Top of Supplied material

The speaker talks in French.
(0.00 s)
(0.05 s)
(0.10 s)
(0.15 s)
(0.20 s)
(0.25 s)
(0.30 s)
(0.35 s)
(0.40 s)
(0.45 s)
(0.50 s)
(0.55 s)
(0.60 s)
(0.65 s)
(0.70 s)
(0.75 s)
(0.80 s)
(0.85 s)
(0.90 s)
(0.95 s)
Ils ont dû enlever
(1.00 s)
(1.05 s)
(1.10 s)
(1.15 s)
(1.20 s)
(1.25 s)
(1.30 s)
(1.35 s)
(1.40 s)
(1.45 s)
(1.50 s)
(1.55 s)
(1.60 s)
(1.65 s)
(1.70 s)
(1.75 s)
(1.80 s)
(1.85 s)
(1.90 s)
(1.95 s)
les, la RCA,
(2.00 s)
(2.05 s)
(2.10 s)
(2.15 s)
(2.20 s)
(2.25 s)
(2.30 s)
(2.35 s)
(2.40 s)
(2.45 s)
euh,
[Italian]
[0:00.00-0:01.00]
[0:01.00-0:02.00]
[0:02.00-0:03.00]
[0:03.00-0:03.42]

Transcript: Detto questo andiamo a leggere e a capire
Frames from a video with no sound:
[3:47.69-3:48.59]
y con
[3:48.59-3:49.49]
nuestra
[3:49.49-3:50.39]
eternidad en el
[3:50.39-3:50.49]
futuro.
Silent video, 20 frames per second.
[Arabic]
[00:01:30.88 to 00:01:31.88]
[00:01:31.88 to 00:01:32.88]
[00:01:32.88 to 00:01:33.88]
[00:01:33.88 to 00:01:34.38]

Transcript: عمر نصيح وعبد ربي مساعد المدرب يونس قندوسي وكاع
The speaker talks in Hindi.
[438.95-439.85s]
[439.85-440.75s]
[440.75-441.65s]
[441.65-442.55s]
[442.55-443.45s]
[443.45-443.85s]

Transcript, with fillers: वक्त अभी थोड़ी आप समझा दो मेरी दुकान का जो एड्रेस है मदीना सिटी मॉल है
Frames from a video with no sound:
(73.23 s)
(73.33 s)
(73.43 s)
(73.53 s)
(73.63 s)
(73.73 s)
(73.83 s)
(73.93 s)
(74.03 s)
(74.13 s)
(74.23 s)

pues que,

Bottom of Supplied material

= Exercise description =
Repeat each record word for word. Do not leave any out.

= Exercise result =
The speaker talks in French.
(0.00 s)
(0.05 s)
(0.10 s)
(0.15 s)
(0.20 s)
(0.25 s)
(0.30 s)
(0.35 s)
(0.40 s)
(0.45 s)
(0.50 s)
(0.55 s)
(0.60 s)
(0.65 s)
(0.70 s)
(0.75 s)
(0.80 s)
(0.85 s)
(0.90 s)
(0.95 s)
Ils ont dû enlever
(1.00 s)
(1.05 s)
(1.10 s)
(1.15 s)
(1.20 s)
(1.25 s)
(1.30 s)
(1.35 s)
(1.40 s)
(1.45 s)
(1.50 s)
(1.55 s)
(1.60 s)
(1.65 s)
(1.70 s)
(1.75 s)
(1.80 s)
(1.85 s)
(1.90 s)
(1.95 s)
les, la RCA,
(2.00 s)
(2.05 s)
(2.10 s)
(2.15 s)
(2.20 s)
(2.25 s)
(2.30 s)
(2.35 s)
(2.40 s)
(2.45 s)
euh,
[Italian]
[0:00.00-0:01.00]
[0:01.00-0:02.00]
[0:02.00-0:03.00]
[0:03.00-0:03.42]

Transcript: Detto questo andiamo a leggere e a capire
Frames from a video with no sound:
[3:47.69-3:48.59]
y con
[3:48.59-3:49.49]
nuestra
[3:49.49-3:50.39]
eternidad en el
[3:50.39-3:50.49]
futuro.
Silent video, 20 frames per second.
[Arabic]
[00:01:30.88 to 00:01:31.88]
[00:01:31.88 to 00:01:32.88]
[00:01:32.88 to 00:01:33.88]
[00:01:33.88 to 00:01:34.38]

Transcript: عمر نصيح وعبد ربي مساعد المدرب يونس قندوسي وكاع
The speaker talks in Hindi.
[438.95-439.85s]
[439.85-440.75s]
[440.75-441.65s]
[441.65-442.55s]
[442.55-443.45s]
[443.45-443.85s]

Transcript, with fillers: वक्त अभी थोड़ी आप समझा दो मेरी दुकान का जो एड्रेस है मदीना सिटी मॉल है
Frames from a video with no sound:
(73.23 s)
(73.33 s)
(73.43 s)
(73.53 s)
(73.63 s)
(73.73 s)
(73.83 s)
(73.93 s)
(74.03 s)
(74.13 s)
(74.23 s)

pues que,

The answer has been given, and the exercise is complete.